Director Olivia Wilde pulls us back to the 1950s with vividness and deliberate color choices that feel like a product of their time. This is an upper-class society where women are stay-at-home wives who send their successful husbands off to work with a kiss while they cook, clean and go to dance practice. They learn about beauty in symmetry and they move as one. With this concept, Wilde and author Katie Silberman create a fascinating world that feels a little unmanageable.
However, there are many themes in this film around feminism Don’t worry honey doesn’t exactly beat you over the head with it. Still, it’s pretty clear what Wilde and Silberman wanted to say about how women are expected to remain within the safety of the men who provide for them, rather than questioning authority. The film has real-world parallels around women being silenced while men are passionate about them, while also using a character portrayed by Gemma Chan as a symbol of the women who stand by and allow men to get away with this behavior. They’re all interesting concepts to explore in a horror film. Like Jordan Peele uses horror to portray racial issues in Go outWilde tries the same with gender issues.
Does it work too? Not exactly. Wilde’s themes and depictions of it feel like they’ve already been dealt with The Stepford Wives. Sometimes it seems like Don’t worry honey has nothing new to add to the conversation about gender roles. That being said, it is challenging to write societal issues into a genre film without coming off as preachy. This film tries to avoid that, but the message is clear – especially in the film’s final act, which pulls back the curtain on what’s going on behind the scenes.
This is a mystery thriller with some steamy moments. Cutting between scenes of Harry Styles going down on Florence Pugh and strange, haunting ballet images can be jarring. The visuals can feel scattered at times, and there’s little context to it all, even after the movie gives you its explanation.

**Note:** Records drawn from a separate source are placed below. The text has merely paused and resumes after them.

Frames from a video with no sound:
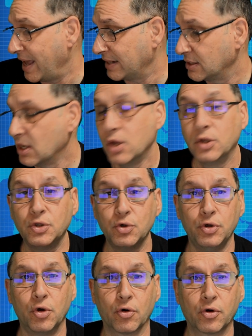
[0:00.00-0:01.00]
that
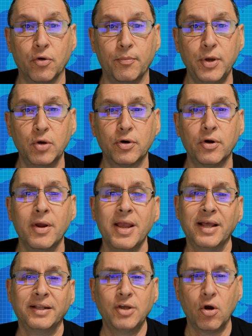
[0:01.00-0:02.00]
to your computer.
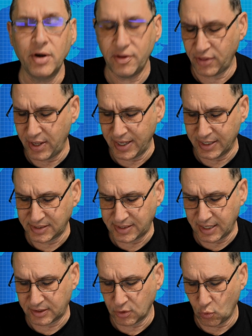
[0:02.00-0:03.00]
The only thing is
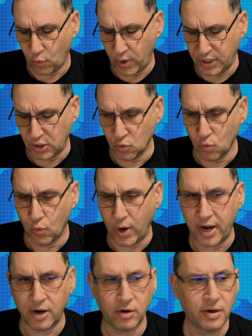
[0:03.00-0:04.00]
that when you
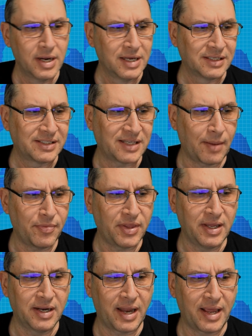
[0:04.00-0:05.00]
wear
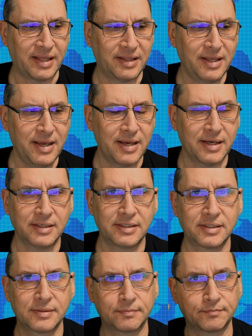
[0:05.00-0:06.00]
something like
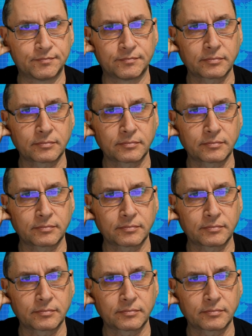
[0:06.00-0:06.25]
this,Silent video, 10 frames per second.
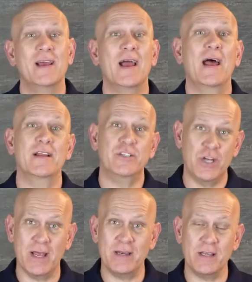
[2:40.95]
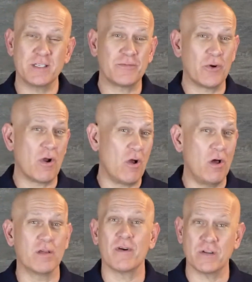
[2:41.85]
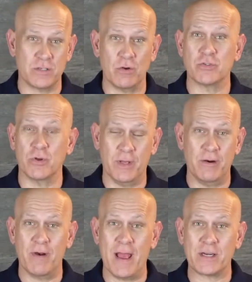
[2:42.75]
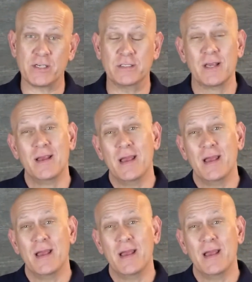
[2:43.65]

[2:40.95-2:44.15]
and agendas for all of our social interactions.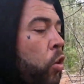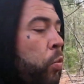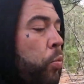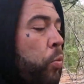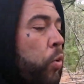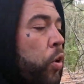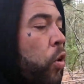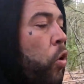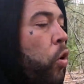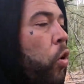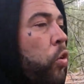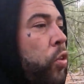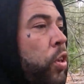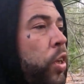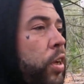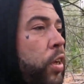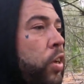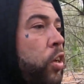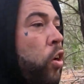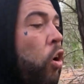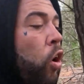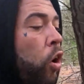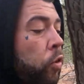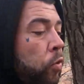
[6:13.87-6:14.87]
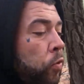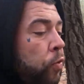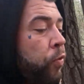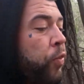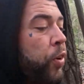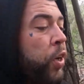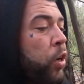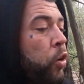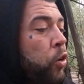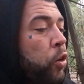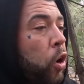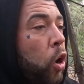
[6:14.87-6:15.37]
But all the cotton
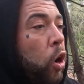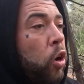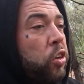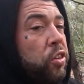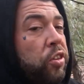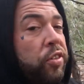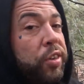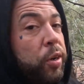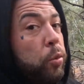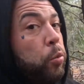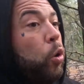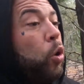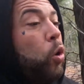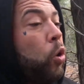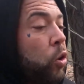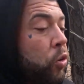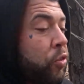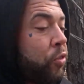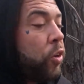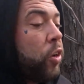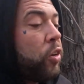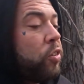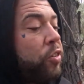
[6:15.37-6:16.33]
field owners that were also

Furthermore, when something scary happens, the film will generally cut to Alice (Pugh) waking up with a start. As a result, it only sometimes feels like she’s in imminent danger in the real world because all the threats arise in her mind.
Pugh acts circles around everyone else in this movie. Styles is passable for most of the film, but his performance elicited a few giggles from my audience during his more intense scenes. Despite its problems and occasional ludicrous moments, Don’t worry honey does what it intends to do. Unfortunately, this is less strong than Wilde’s directorial debut Book smart. Still, there’s great sound design and an action-packed final sequence that feels mostly satisfying, even if the resolution could be better than you’d hoped for. It’s a watchable movie, but don’t worry if you miss it in theaters.
Like ComingSoon’s audit policy explains, a score of 6 corresponds to “Decent”. It fails to reach its full potential and is a thorough experience.